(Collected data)

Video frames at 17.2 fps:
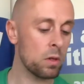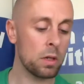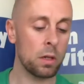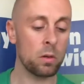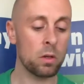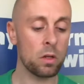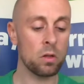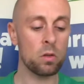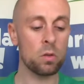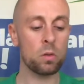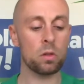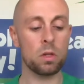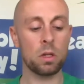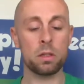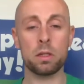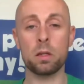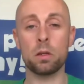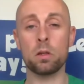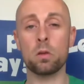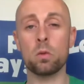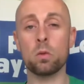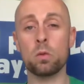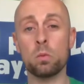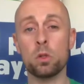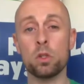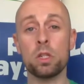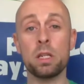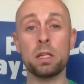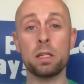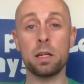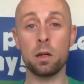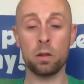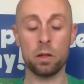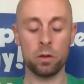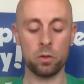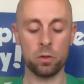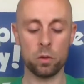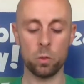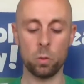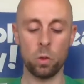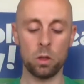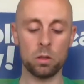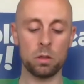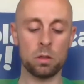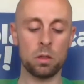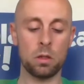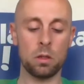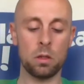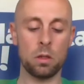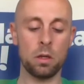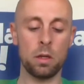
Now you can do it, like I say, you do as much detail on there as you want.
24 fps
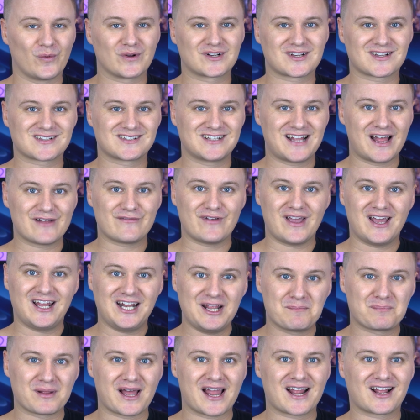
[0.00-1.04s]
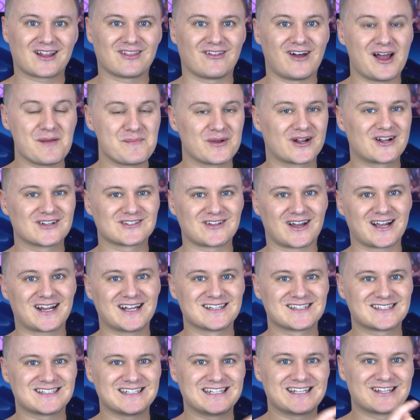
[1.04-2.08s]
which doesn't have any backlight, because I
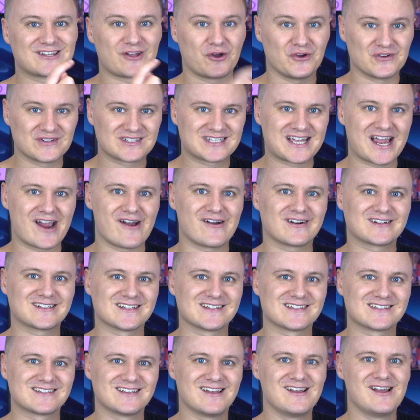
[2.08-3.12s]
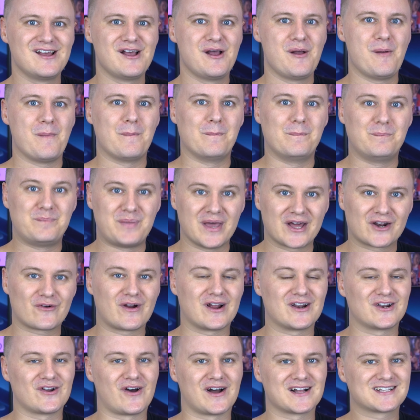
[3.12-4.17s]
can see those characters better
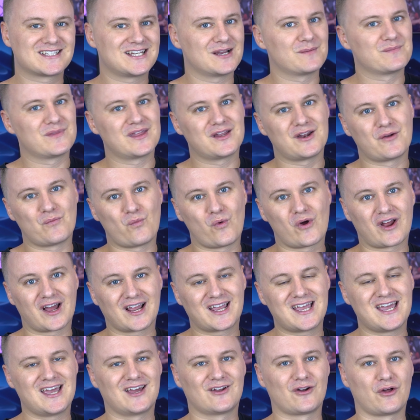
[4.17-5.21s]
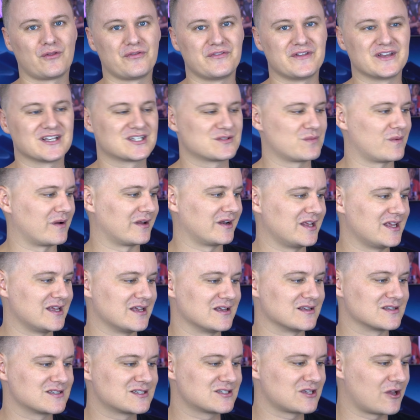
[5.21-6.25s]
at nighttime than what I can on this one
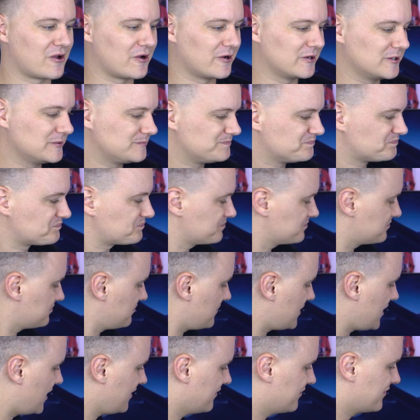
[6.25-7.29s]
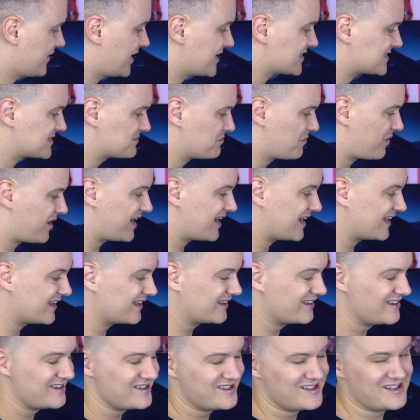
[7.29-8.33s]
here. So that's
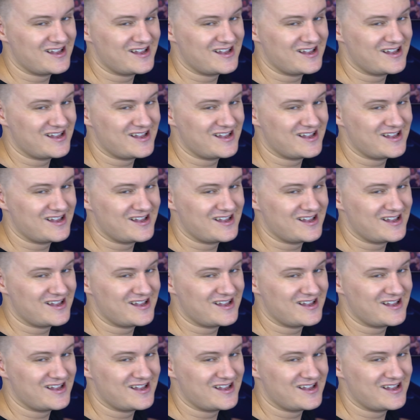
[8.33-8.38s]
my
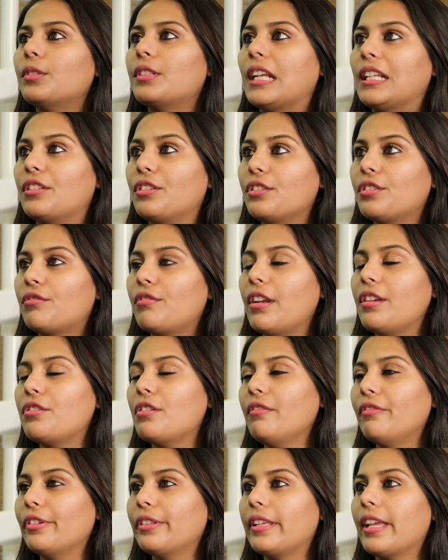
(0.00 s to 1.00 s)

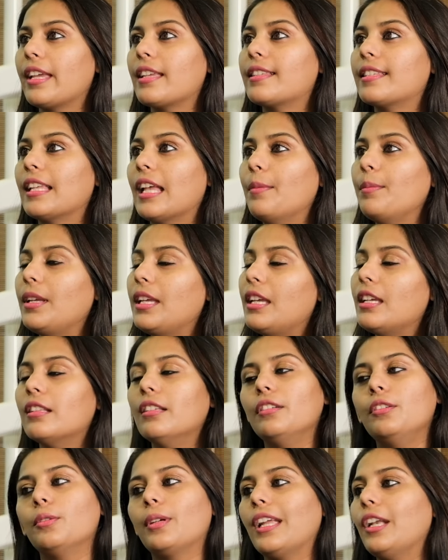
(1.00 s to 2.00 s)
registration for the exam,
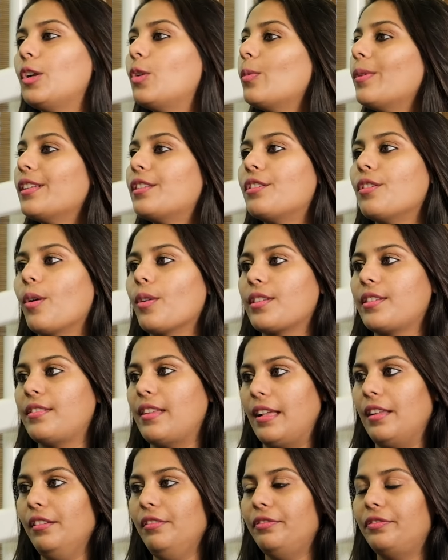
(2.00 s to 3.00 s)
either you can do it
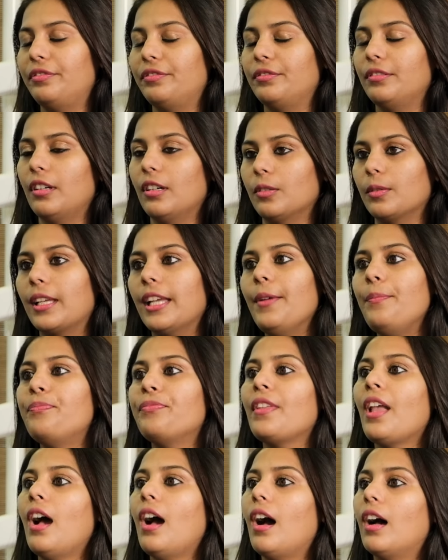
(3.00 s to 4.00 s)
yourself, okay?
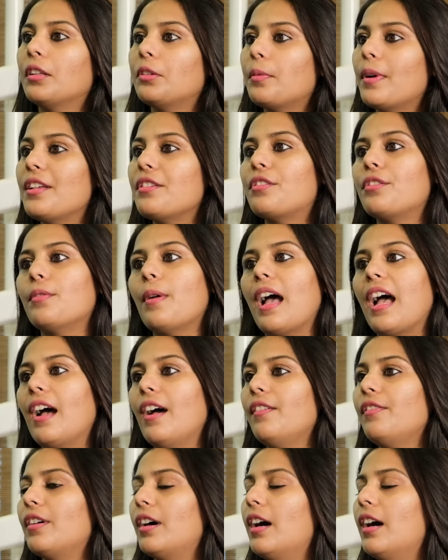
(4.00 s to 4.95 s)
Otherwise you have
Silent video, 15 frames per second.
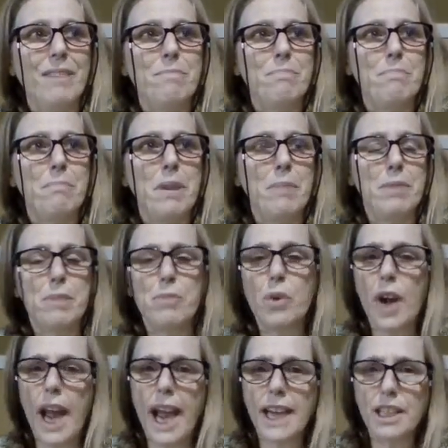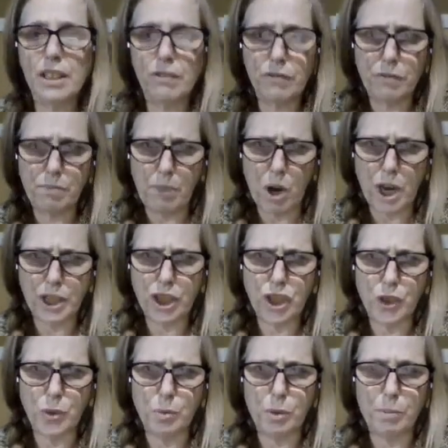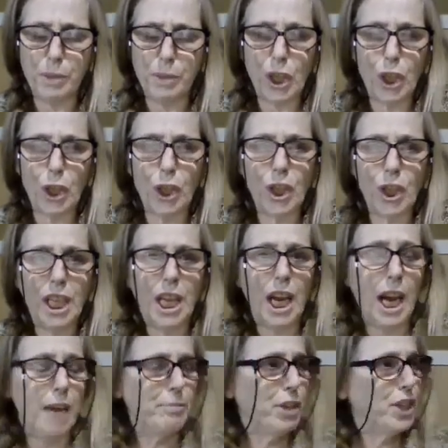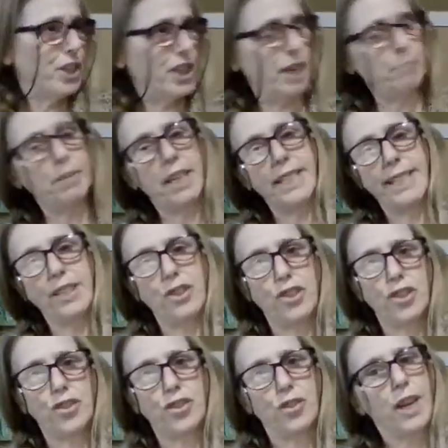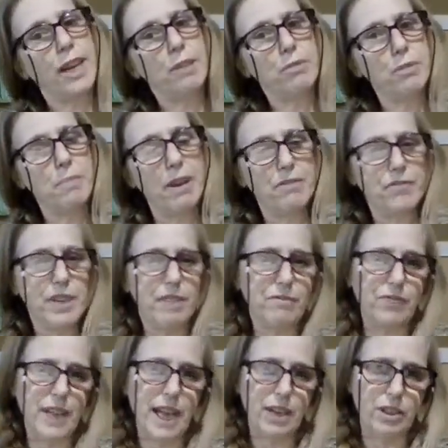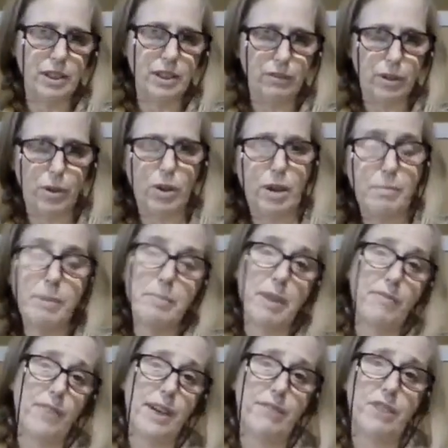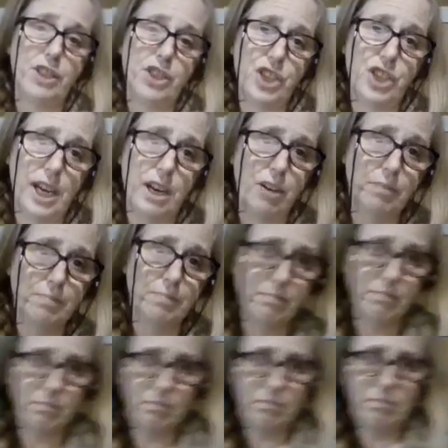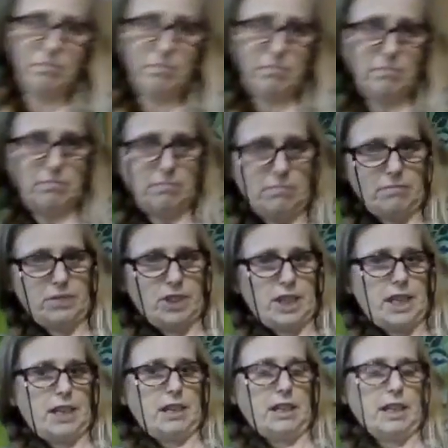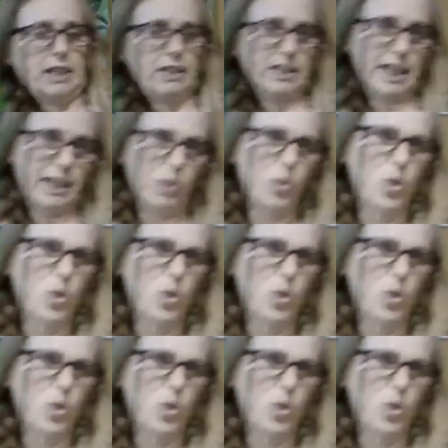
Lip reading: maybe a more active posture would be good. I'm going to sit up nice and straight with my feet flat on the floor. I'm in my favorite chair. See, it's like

What to work on:
Only an exact copy belongs in the answer: the lines from the one containing "(4.00 s to 4.95 s)" through the end of the records, both ends included, minus the pictures.

Exercise result:
(4.00 s to 4.95 s)
Otherwise you have
Silent video, 15 frames per second.
Lip reading: maybe a more active posture would be good. I'm going to sit up nice and straight with my feet flat on the floor. I'm in my favorite chair. See, it's like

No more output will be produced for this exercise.